Despite its benefits, napping is still not seen as an acceptable activity in the workplace. — 123rf

WHILE many of us feel good about indulging in a little nap on the weekend or while we’re on vacation, having a snooze in the workplace remains frowned upon. However, it’s not a rare phenomenon: many employees admit to taking regular naps during office hours, a recent American survey reveals.

A third of the 1,250 full-time employees surveyed by the Sleep Doctor platform say they take a nap every week during working hours. The idea of dozing off for a few minutes after lunch or in the middle of the afternoon, before working intensively for the rest of the day, is particularly appealing.

There’s even greater temptation when employees are working from home, far from the disapproving eyes of colleagues and superiors. So it’s hardly surprising that remote workers are more likely than their on-site colleagues to take a nap during their office hours.

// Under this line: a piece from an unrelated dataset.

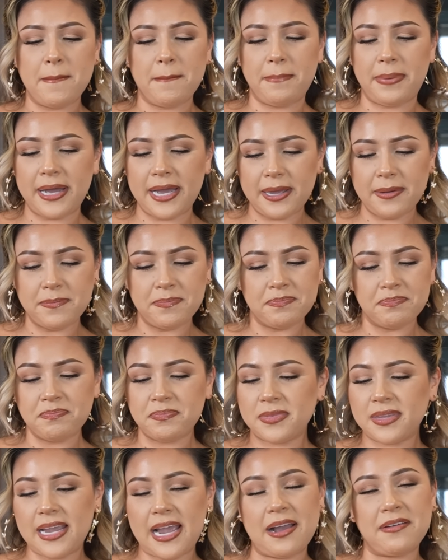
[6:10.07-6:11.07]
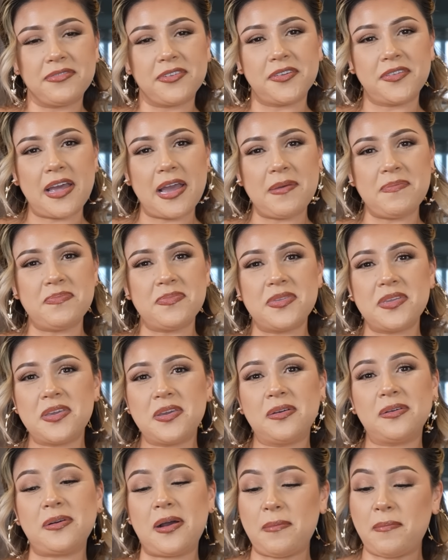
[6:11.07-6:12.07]
but after that,
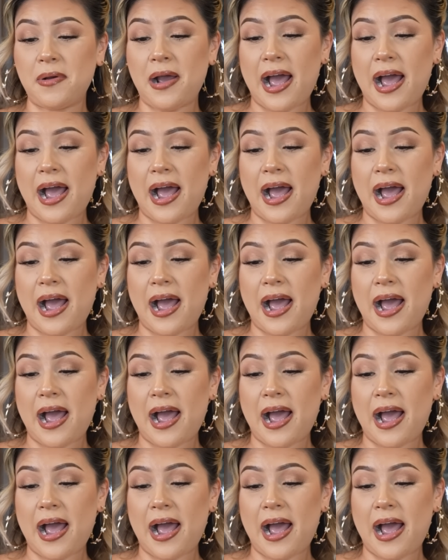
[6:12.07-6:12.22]
you'll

The average nap lasts around 60 minutes, compared with less than 15 minutes for on-site employees.

Some employee demographics are more likely than others to snooze during their time at work. For example, 52% of men interviewed for the survey said they occasionally snooze at work, compared with only 38% of women. More 18-34 year-olds take a nap during the working day than their older colleagues.

Numerous benefits

There are several reasons why workers take micro-naps between tasks. The first is lack of sleep. Most working people “nap” to make up for their sleep debt, or to store up energy for the rest of their working day. Americans call these restorative naps “power naps,” an expression coined by Harvard researchers.

However, not all employees who nap during office hours are doing so to improve efficiency. Thirty-two percent of those surveyed indulge in a siesta as a reaction to the stress they feel in their daily work lives, while 11% do so out of boredom.

Napping is not just for people who don’t get enough sleep at night. Daytime rest has been shown to improve memory and concentration. It also boosts the immune system, reduces stress levels and improves mood. So it would be a shame to be deprived of its many benefits because of what people might think.

Nevertheless, while the virtues of napping are well established, the activity is still taboo in the workplace. Some companies have set up nap rooms so that their employees can recharge their batteries in good conditions, but they remain in the minority.

The vast majority of employees doze off in makeshift sleeping spaces, trying to be as discreet as possible.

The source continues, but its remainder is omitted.